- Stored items
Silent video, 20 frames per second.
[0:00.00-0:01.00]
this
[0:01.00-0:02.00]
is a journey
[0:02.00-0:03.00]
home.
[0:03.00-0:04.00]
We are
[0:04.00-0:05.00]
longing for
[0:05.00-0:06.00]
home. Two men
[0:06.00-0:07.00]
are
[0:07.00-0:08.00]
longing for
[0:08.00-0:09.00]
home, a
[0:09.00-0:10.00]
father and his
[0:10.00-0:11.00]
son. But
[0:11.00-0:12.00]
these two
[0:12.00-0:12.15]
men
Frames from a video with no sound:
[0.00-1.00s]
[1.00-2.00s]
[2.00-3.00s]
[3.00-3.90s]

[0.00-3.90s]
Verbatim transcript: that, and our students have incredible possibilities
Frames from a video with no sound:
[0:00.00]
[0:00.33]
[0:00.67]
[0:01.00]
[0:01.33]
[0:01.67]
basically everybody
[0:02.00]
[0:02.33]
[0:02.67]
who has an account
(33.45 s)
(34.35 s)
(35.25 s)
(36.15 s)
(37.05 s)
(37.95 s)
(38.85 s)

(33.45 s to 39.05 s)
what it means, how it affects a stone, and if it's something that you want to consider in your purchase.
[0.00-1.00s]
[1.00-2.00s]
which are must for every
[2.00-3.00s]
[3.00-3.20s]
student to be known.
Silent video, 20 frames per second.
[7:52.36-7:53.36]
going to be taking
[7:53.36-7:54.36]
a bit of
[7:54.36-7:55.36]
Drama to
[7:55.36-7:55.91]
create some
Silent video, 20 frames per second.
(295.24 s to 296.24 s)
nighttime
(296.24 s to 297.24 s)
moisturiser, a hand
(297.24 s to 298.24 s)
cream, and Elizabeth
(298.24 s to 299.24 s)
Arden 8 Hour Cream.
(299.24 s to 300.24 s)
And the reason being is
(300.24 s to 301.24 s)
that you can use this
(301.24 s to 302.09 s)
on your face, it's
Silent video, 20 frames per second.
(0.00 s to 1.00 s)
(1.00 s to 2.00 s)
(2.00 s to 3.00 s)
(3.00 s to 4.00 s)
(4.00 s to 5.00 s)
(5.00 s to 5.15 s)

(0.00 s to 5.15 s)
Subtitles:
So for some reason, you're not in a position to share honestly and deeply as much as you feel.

- To do
Your task is to give the records above again, exactly.

- Solution
Silent video, 20 frames per second.
[0:00.00-0:01.00]
this
[0:01.00-0:02.00]
is a journey
[0:02.00-0:03.00]
home.
[0:03.00-0:04.00]
We are
[0:04.00-0:05.00]
longing for
[0:05.00-0:06.00]
home. Two men
[0:06.00-0:07.00]
are
[0:07.00-0:08.00]
longing for
[0:08.00-0:09.00]
home, a
[0:09.00-0:10.00]
father and his
[0:10.00-0:11.00]
son. But
[0:11.00-0:12.00]
these two
[0:12.00-0:12.15]
men
Frames from a video with no sound:
[0.00-1.00s]
[1.00-2.00s]
[2.00-3.00s]
[3.00-3.90s]

[0.00-3.90s]
Verbatim transcript: that, and our students have incredible possibilities
Frames from a video with no sound:
[0:00.00]
[0:00.33]
[0:00.67]
[0:01.00]
[0:01.33]
[0:01.67]
basically everybody
[0:02.00]
[0:02.33]
[0:02.67]
who has an account
(33.45 s)
(34.35 s)
(35.25 s)
(36.15 s)
(37.05 s)
(37.95 s)
(38.85 s)

(33.45 s to 39.05 s)
what it means, how it affects a stone, and if it's something that you want to consider in your purchase.
[0.00-1.00s]
[1.00-2.00s]
which are must for every
[2.00-3.00s]
[3.00-3.20s]
student to be known.
Silent video, 20 frames per second.
[7:52.36-7:53.36]
going to be taking
[7:53.36-7:54.36]
a bit of
[7:54.36-7:55.36]
Drama to
[7:55.36-7:55.91]
create some
Silent video, 20 frames per second.
(295.24 s to 296.24 s)
nighttime
(296.24 s to 297.24 s)
moisturiser, a hand
(297.24 s to 298.24 s)
cream, and Elizabeth
(298.24 s to 299.24 s)
Arden 8 Hour Cream.
(299.24 s to 300.24 s)
And the reason being is
(300.24 s to 301.24 s)
that you can use this
(301.24 s to 302.09 s)
on your face, it's
Silent video, 20 frames per second.
(0.00 s to 1.00 s)
(1.00 s to 2.00 s)
(2.00 s to 3.00 s)
(3.00 s to 4.00 s)
(4.00 s to 5.00 s)
(5.00 s to 5.15 s)

(0.00 s to 5.15 s)
Subtitles:
So for some reason, you're not in a position to share honestly and deeply as much as you feel.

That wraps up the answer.